The Wilbarger Protocol
(Brushing) for Sensory Integration
The Wilbarger Protocol (Brushing) for Sensory Integration
Helping People Sensitive to Touch
The Wilbarger Protocol (also referred to as brushing therapy) is often a part of a sensory integration or sensory therapy program. It involves brushing the body with a small surgical brush throughout the day. People who exhibit symptoms of tactile defensiveness are extremely sensitive to touch. They often fear or resist being touched, have difficulty transitioning between activities, and may be lethargic. This therapy was developed by Patricia Wilbarger, MEd, OTR, FAOTA.
The complete protocol usually takes 2-3 minutes to administer. The first step involves using a soft, plastic, sensory brush or Therapressure Brush which is run over the child's skin, using very firm pressure; it is like a deep pressure massage. Brushing starts at the arms and works down to the feet. The face, chest, and stomach area are never brushed because these are very sensitive areas. Brushing these areas may cause adverse reactions including vomiting.
There is not much documented research on the Wilbarger Protocol. However, many parents of children with autism have reported seeing decreases in sensory defensiveness and anxiety as a result of using this technique. Some of the benefits may include improved ability to transition between daily activities, improved attention span, a decreased fear or discomfort of being touched, enhanced coordination, and better self-regulation.
The brushing therapy is initially recommended every 2 hours while the child is awake. Therapists usually re-assess the level of brushing after two weeks. At that time they may modify the program. The brushing continues as long as the individual benefits from it. This program may be a part of sensory integration therapy in which case the child will also be directed to work with a variety of sensory toys and tools.

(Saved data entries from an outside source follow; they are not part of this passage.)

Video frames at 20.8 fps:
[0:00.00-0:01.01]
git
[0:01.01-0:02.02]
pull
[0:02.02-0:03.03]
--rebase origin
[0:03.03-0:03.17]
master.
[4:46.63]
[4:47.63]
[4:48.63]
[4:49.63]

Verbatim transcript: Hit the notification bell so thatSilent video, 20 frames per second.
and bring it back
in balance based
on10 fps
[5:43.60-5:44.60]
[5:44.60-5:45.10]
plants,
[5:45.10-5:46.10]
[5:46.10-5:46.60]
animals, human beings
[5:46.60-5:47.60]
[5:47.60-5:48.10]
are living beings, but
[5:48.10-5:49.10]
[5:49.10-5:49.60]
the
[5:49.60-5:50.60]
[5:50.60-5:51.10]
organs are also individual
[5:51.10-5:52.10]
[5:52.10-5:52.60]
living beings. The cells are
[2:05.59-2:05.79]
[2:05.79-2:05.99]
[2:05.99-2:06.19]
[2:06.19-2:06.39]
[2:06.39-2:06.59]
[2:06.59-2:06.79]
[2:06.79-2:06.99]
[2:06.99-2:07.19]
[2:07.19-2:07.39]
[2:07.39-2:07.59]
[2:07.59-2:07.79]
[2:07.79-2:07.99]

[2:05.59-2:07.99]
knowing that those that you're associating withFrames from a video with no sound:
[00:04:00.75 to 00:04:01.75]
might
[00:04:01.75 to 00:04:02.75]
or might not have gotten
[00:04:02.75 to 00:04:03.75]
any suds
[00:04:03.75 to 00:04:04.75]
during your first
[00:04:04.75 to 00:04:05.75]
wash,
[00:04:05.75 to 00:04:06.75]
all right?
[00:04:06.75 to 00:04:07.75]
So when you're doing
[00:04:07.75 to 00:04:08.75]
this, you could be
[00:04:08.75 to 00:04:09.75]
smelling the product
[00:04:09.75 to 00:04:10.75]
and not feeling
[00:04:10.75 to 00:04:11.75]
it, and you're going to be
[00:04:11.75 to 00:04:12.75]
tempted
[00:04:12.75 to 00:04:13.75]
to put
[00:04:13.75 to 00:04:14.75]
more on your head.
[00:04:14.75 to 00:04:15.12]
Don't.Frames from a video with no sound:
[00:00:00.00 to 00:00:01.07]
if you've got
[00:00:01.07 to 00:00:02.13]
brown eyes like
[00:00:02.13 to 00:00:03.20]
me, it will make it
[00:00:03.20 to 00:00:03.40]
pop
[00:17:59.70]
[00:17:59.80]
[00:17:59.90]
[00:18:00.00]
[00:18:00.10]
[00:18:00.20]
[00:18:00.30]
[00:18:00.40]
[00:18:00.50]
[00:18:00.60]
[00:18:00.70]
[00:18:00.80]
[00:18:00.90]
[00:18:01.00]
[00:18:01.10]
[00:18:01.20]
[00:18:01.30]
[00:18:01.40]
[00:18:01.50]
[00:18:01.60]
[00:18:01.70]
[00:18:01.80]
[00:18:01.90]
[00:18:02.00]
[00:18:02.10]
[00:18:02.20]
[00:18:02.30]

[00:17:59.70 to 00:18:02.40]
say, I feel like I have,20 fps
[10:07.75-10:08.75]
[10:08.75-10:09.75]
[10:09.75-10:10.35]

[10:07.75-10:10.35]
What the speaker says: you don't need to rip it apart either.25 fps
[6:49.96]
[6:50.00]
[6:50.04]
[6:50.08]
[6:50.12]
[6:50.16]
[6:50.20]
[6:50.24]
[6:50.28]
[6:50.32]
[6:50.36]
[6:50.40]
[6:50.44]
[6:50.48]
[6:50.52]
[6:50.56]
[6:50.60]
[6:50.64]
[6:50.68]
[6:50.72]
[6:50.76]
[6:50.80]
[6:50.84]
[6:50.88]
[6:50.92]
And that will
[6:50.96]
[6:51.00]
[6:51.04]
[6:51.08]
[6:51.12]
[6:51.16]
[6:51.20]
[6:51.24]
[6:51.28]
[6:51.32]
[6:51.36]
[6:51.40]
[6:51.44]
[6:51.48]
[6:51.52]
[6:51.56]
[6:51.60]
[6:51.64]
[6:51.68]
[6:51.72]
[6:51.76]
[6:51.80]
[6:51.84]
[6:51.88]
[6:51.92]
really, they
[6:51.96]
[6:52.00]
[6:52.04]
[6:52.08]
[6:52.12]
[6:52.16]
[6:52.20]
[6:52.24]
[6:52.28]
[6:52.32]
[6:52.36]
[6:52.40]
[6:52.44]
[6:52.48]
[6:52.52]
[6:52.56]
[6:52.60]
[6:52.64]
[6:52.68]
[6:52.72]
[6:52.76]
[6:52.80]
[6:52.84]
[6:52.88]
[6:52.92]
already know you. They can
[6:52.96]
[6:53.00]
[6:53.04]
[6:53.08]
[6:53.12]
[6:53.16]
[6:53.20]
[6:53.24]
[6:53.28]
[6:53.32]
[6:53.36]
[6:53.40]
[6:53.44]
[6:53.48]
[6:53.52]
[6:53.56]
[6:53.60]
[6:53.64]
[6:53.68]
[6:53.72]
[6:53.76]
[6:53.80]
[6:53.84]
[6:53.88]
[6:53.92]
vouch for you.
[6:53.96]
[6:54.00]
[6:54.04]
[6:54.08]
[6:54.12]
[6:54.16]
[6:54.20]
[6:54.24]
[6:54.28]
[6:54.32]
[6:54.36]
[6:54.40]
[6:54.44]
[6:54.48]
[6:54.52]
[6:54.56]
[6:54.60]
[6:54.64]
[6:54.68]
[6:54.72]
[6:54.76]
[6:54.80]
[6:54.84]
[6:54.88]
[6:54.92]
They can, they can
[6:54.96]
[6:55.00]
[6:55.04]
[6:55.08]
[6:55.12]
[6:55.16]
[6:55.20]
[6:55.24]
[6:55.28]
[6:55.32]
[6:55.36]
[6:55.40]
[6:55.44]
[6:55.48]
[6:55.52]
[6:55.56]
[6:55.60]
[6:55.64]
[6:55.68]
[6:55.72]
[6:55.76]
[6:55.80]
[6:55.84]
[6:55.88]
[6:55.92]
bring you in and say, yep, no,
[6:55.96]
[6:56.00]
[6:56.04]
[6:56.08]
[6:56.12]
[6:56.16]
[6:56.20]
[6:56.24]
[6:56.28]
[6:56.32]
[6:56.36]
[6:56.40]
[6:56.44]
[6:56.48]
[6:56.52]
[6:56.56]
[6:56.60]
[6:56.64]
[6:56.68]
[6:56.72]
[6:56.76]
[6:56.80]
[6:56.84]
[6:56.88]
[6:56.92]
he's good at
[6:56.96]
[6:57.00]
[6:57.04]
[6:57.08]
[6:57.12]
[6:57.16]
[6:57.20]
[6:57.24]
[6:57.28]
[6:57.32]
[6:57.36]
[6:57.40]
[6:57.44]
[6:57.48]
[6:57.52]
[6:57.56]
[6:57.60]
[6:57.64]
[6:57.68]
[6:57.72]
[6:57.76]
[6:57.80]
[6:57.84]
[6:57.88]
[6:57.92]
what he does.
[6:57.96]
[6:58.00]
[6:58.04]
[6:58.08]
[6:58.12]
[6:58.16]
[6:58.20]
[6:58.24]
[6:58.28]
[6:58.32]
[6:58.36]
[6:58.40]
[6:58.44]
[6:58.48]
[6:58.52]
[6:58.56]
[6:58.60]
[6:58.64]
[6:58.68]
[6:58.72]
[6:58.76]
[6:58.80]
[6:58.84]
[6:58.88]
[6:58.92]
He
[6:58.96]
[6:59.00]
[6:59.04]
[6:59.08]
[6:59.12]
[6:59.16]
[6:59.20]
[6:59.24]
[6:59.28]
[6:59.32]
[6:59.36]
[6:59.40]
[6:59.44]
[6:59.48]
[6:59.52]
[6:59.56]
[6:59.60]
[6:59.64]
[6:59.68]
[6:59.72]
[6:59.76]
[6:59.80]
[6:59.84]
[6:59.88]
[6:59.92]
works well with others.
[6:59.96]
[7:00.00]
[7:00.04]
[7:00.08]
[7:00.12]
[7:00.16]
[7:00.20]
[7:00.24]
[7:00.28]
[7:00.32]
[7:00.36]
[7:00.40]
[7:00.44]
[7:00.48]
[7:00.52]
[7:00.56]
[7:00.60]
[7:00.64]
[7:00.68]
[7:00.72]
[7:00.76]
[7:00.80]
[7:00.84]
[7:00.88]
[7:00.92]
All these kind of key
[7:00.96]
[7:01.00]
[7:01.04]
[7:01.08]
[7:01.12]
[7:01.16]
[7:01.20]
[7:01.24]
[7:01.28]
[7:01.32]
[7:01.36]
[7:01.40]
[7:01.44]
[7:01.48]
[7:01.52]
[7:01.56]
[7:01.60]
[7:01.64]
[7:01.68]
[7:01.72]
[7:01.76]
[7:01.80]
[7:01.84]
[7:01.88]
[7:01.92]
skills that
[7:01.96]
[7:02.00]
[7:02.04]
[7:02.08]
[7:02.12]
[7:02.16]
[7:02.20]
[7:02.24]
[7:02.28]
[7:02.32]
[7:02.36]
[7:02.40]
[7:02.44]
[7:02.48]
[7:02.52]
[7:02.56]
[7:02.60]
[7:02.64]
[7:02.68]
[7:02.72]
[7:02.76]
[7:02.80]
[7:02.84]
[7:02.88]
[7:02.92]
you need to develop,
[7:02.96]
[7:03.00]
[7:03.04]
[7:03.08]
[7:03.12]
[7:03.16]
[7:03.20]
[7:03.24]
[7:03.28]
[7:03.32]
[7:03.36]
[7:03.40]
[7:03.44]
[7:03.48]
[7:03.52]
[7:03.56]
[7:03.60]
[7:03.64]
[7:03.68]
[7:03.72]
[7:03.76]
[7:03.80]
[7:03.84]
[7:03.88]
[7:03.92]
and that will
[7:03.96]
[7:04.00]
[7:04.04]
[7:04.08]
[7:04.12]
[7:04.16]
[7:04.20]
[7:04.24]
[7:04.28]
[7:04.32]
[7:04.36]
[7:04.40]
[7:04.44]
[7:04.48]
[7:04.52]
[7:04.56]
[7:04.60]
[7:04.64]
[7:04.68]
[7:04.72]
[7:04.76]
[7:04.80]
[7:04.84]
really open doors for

After the brushing therapy, therapists may also prescribe gentle joint compressions to the shoulders, elbows, wrists, fingers, hips, knees/ankles, and sternum for a count of ten. Self-administration of joint compression by the client can also be done by pushing against walls, doing jumping-jacks, push-ups, or jumping on a trampoline.
Finally, the therapist may also suggest the Oral Tactile Technique, or OTT. This technique requires a finger to swipe along the inside of the person’s mouth. This is helpful for kids with oral defensiveness. (These children may have trouble with foods because of the texture or may hate having their teeth brushed.)
If you think that your child would benefit from the Wilbargar Protocol, it is important to seek guidance from an Occupational Therapist. The OT must be trained in sensory integration and must be specifically trained to use the Wilbargar Protocol. Performing the therapy in a manner other than taught by a trained professional may not be effective and can be very uncomfortable for the individual.